Exercise aim => Please transcribe, word for word, only the lines from the one containing "[1:36.47-1:37.37]" through the last line of the records below, both included, and leave out every picture.

::: Data section :::

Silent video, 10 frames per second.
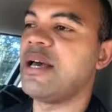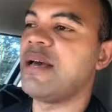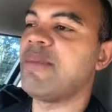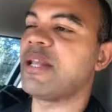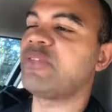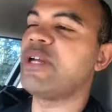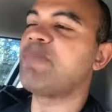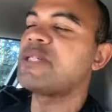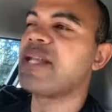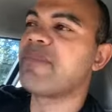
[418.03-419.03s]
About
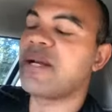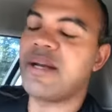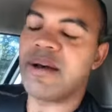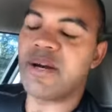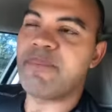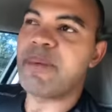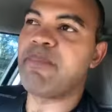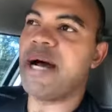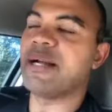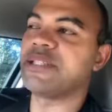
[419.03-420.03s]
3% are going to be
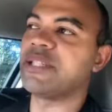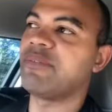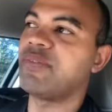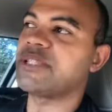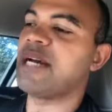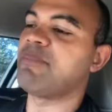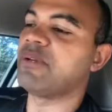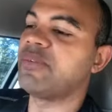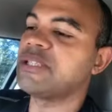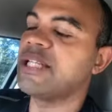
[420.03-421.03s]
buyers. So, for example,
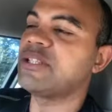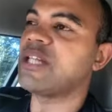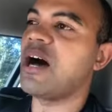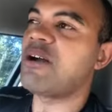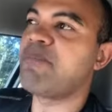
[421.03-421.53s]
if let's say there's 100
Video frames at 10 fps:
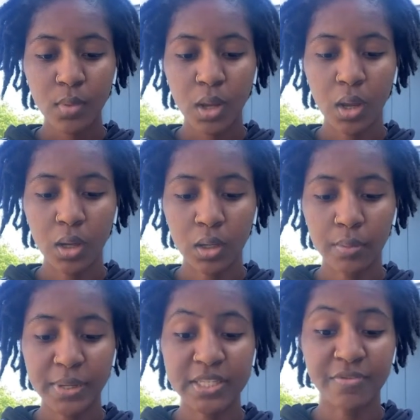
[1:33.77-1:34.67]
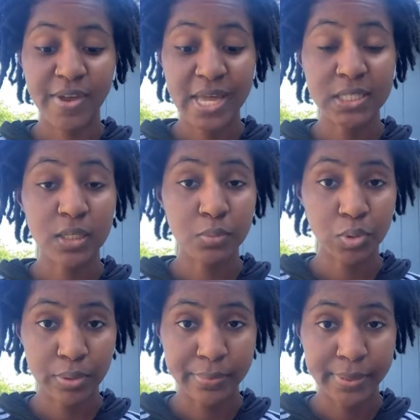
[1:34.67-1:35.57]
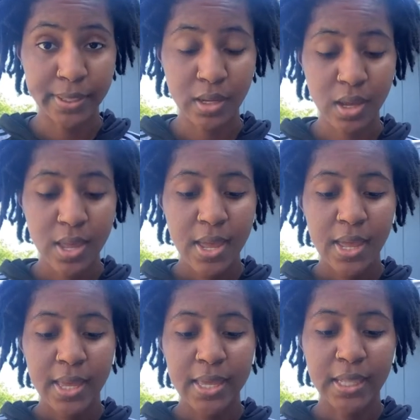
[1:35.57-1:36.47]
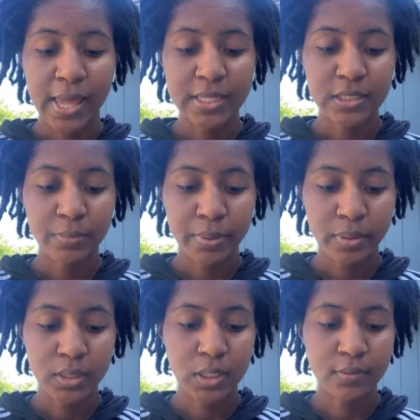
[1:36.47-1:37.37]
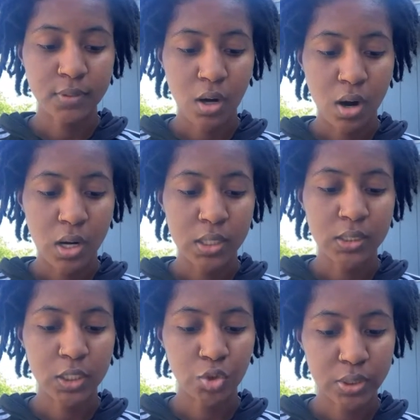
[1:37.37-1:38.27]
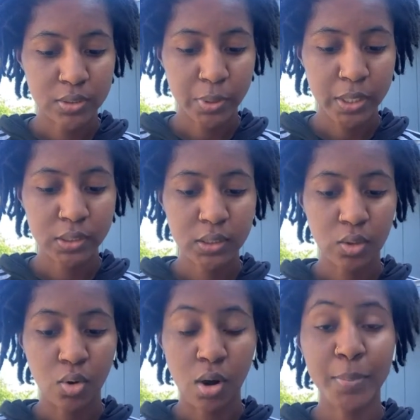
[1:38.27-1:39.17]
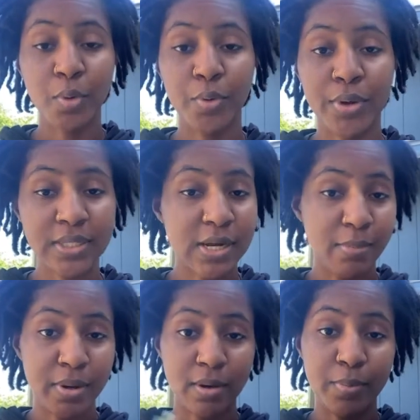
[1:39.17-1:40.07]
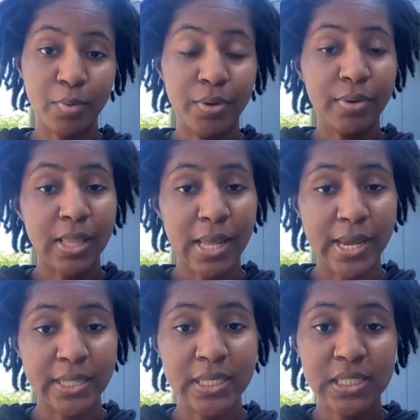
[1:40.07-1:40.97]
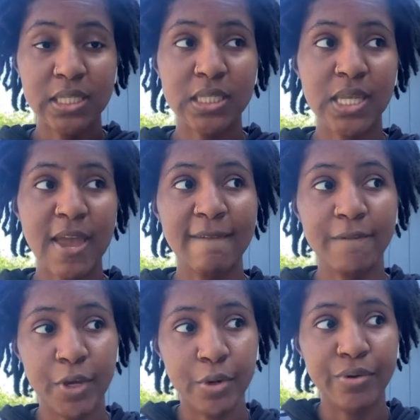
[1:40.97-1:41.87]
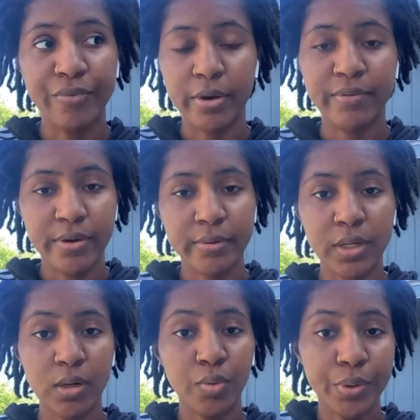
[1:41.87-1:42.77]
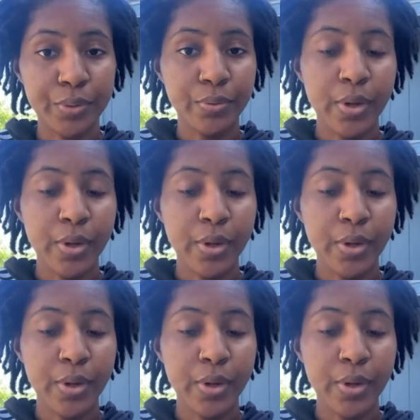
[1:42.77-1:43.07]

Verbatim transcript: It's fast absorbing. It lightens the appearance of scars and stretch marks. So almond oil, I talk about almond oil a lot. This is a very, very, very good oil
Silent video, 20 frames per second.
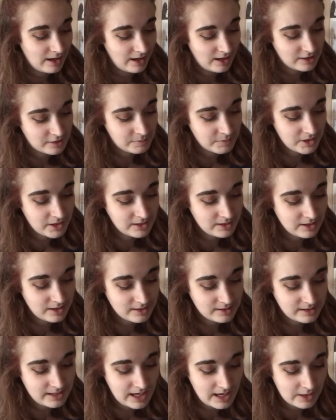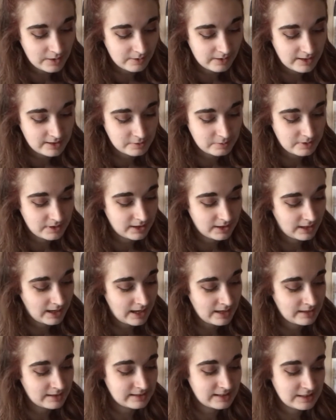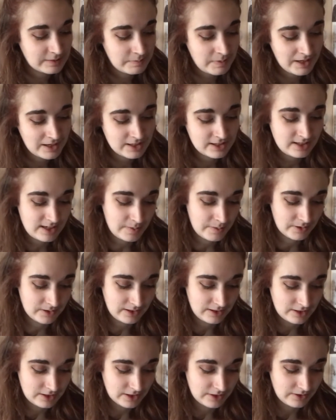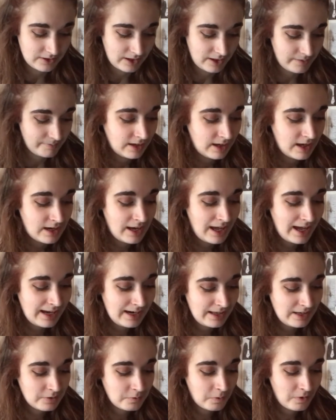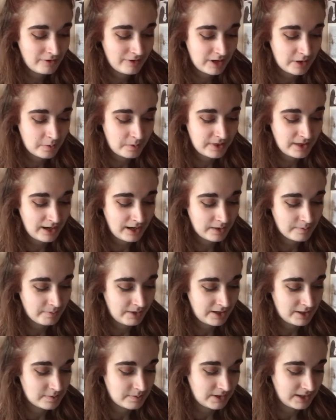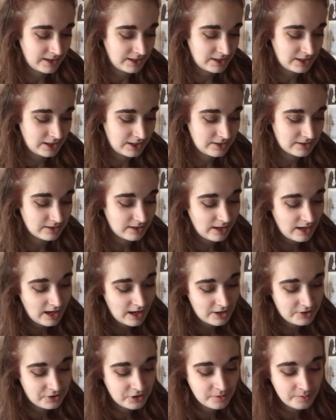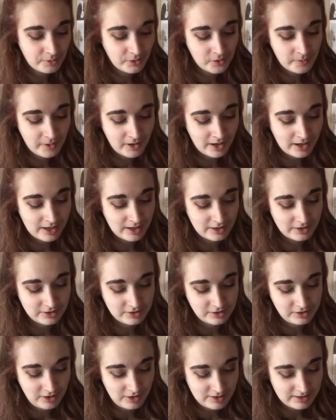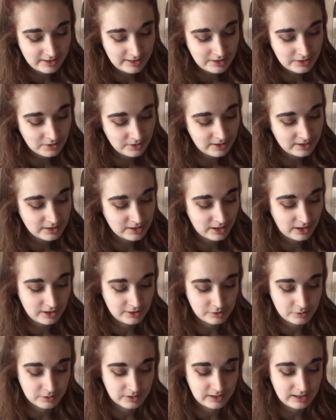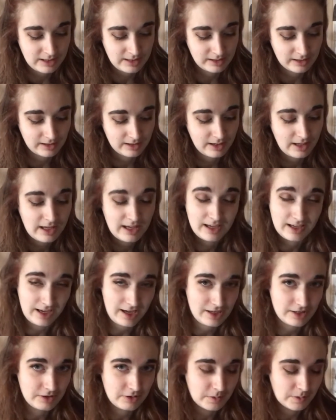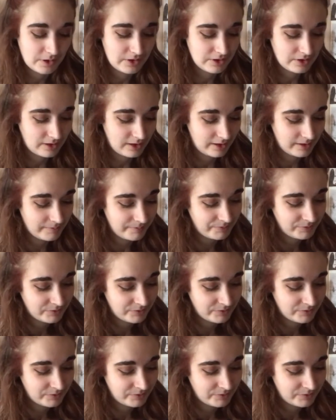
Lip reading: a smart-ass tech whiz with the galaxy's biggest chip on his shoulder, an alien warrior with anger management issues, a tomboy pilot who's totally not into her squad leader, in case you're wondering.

:::

Solution below =>
[1:36.47-1:37.37]
[1:37.37-1:38.27]
[1:38.27-1:39.17]
[1:39.17-1:40.07]
[1:40.07-1:40.97]
[1:40.97-1:41.87]
[1:41.87-1:42.77]
[1:42.77-1:43.07]

Verbatim transcript: It's fast absorbing. It lightens the appearance of scars and stretch marks. So almond oil, I talk about almond oil a lot. This is a very, very, very good oil
Silent video, 20 frames per second.
Lip reading: a smart-ass tech whiz with the galaxy's biggest chip on his shoulder, an alien warrior with anger management issues, a tomboy pilot who's totally not into her squad leader, in case you're wondering.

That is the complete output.